Print, exactly as written, the line in the entries below that contains "[7:26.57-7:27.57]" and every line after it up to and including the last. Omit pictures.

[Stored data]
--------

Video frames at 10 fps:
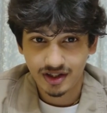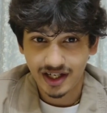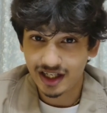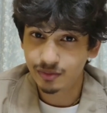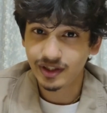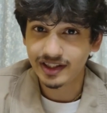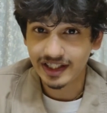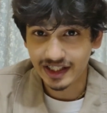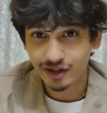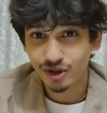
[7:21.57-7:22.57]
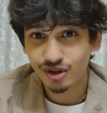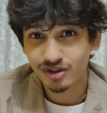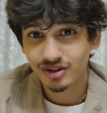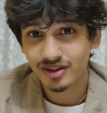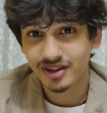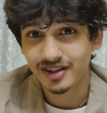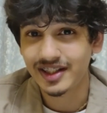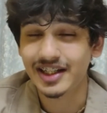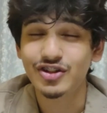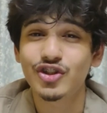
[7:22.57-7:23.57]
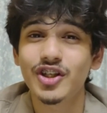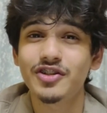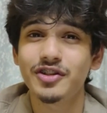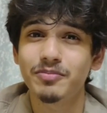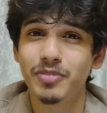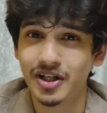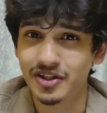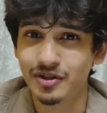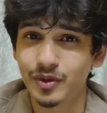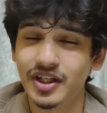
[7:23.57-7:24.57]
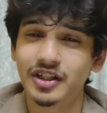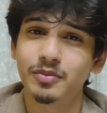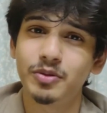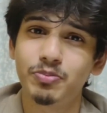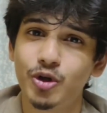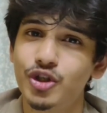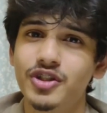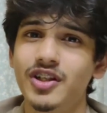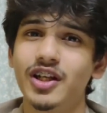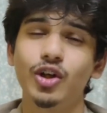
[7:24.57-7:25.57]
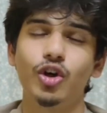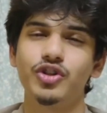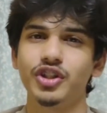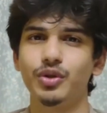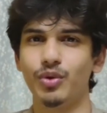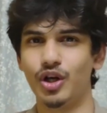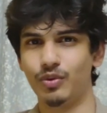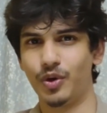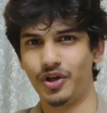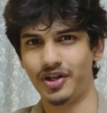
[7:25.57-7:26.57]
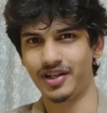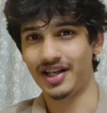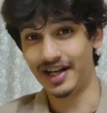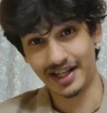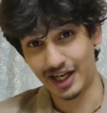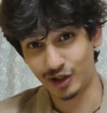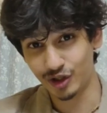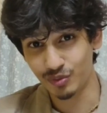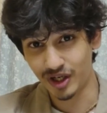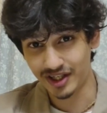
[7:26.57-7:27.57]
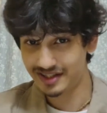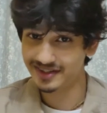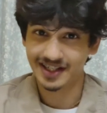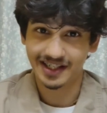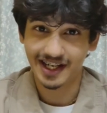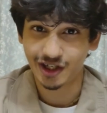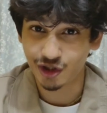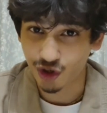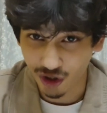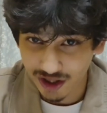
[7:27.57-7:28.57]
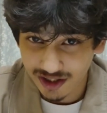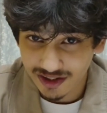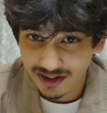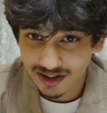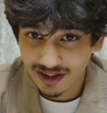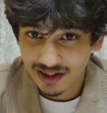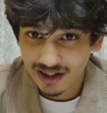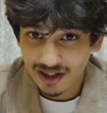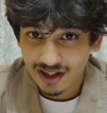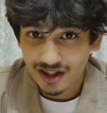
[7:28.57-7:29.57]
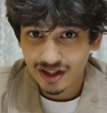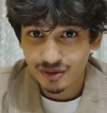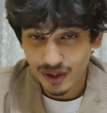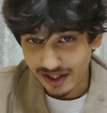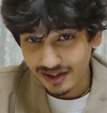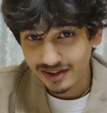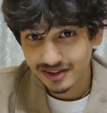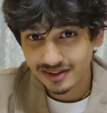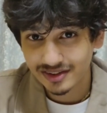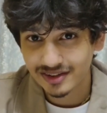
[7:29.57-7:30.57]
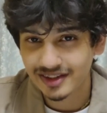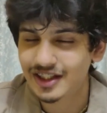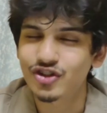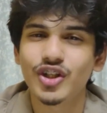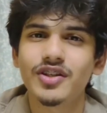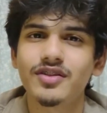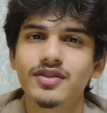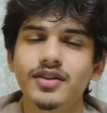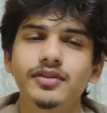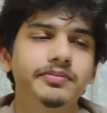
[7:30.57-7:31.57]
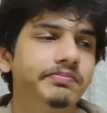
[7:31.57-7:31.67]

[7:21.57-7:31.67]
And well, NATO, that's just a button waiting to be pushed and launching a world war. An attack on one is an attack on all. Well, that's just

--------

REPLY -
[7:26.57-7:27.57]
[7:27.57-7:28.57]
[7:28.57-7:29.57]
[7:29.57-7:30.57]
[7:30.57-7:31.57]
[7:31.57-7:31.67]

[7:21.57-7:31.67]
And well, NATO, that's just a button waiting to be pushed and launching a world war. An attack on one is an attack on all. Well, that's just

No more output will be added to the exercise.